# AVAILABLE DATA
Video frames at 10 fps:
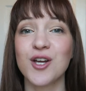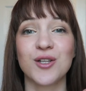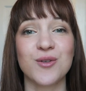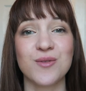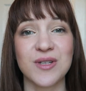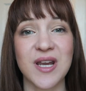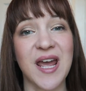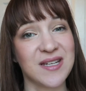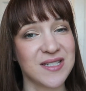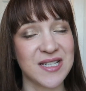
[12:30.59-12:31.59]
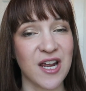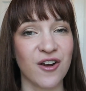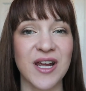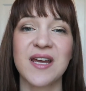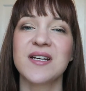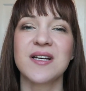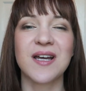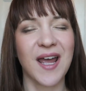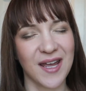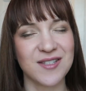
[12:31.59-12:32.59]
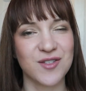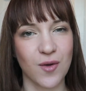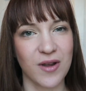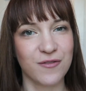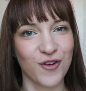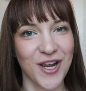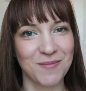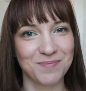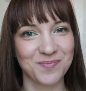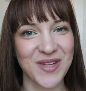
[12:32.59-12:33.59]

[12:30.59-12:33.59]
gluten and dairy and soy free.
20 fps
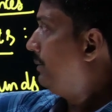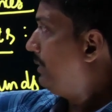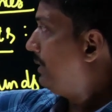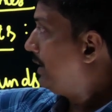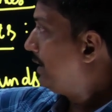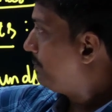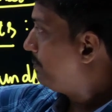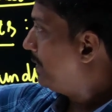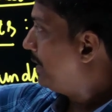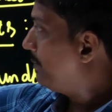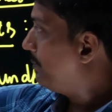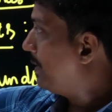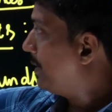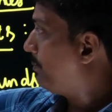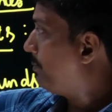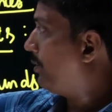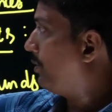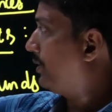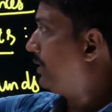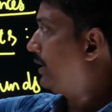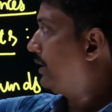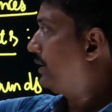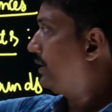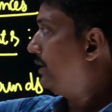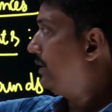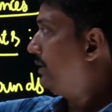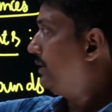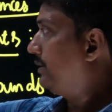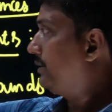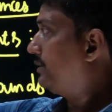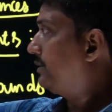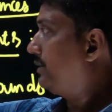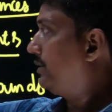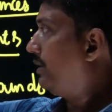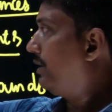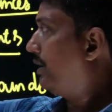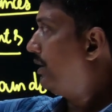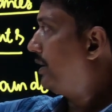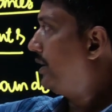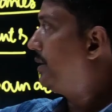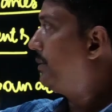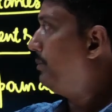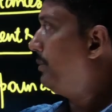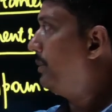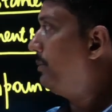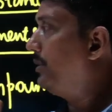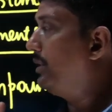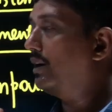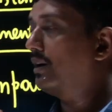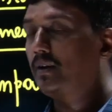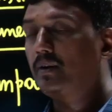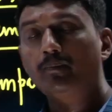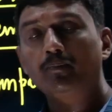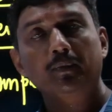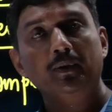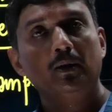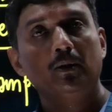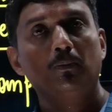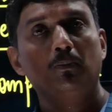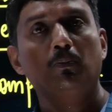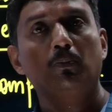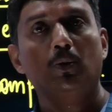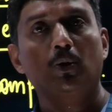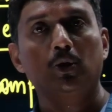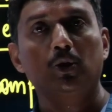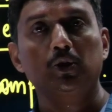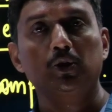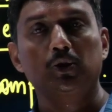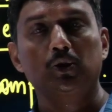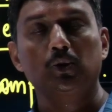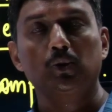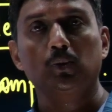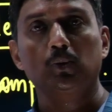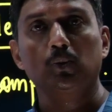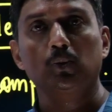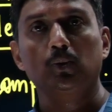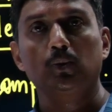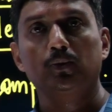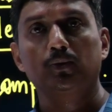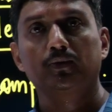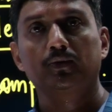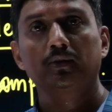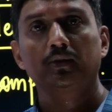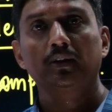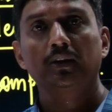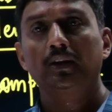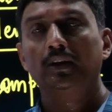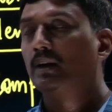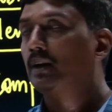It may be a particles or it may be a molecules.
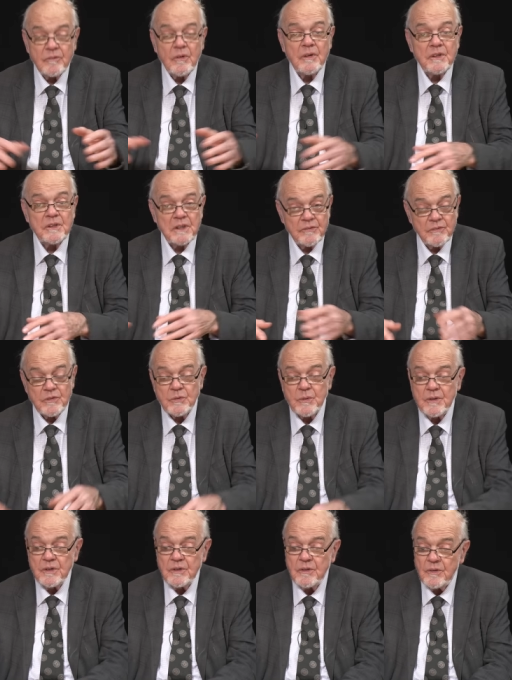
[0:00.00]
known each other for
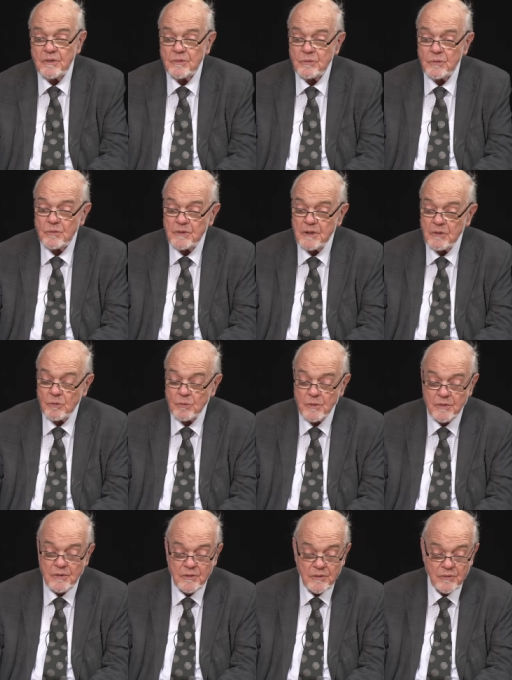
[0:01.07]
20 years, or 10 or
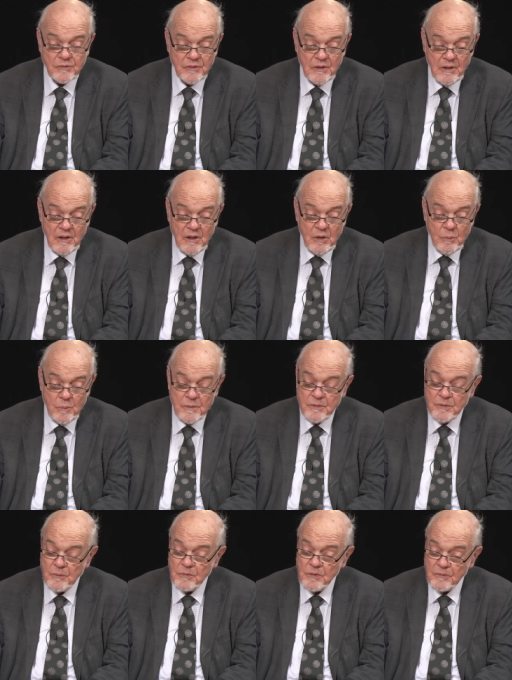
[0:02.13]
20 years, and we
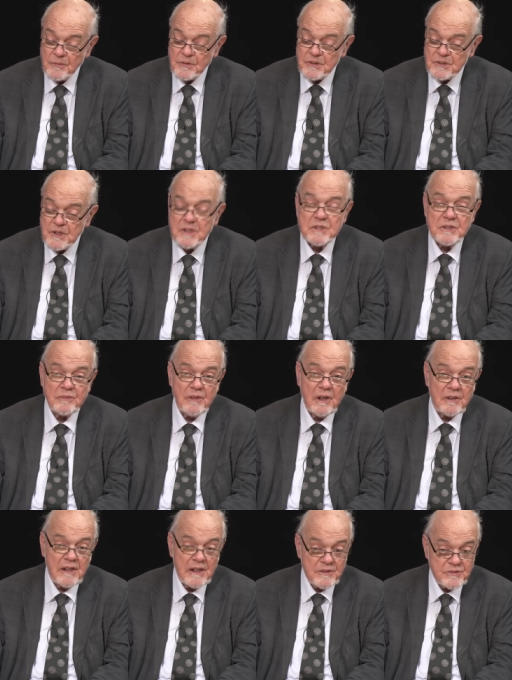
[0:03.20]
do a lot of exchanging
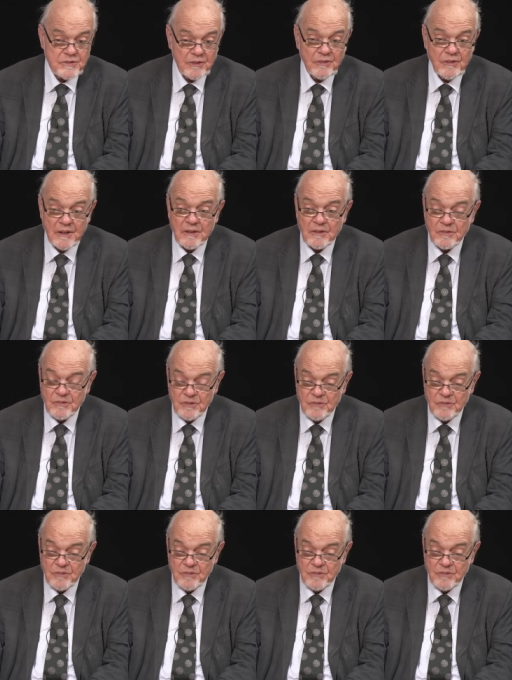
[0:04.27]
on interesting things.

# WHAT YOU ARE ASKED TO DO
Your task is to set down the records shown above exactly, minus any pictures.

# TASK SOLUTION
Video frames at 10 fps:
[12:30.59-12:31.59]
[12:31.59-12:32.59]
[12:32.59-12:33.59]

[12:30.59-12:33.59]
gluten and dairy and soy free.
20 fps
It may be a particles or it may be a molecules.
[0:00.00]
known each other for
[0:01.07]
20 years, or 10 or
[0:02.13]
20 years, and we
[0:03.20]
do a lot of exchanging
[0:04.27]
on interesting things.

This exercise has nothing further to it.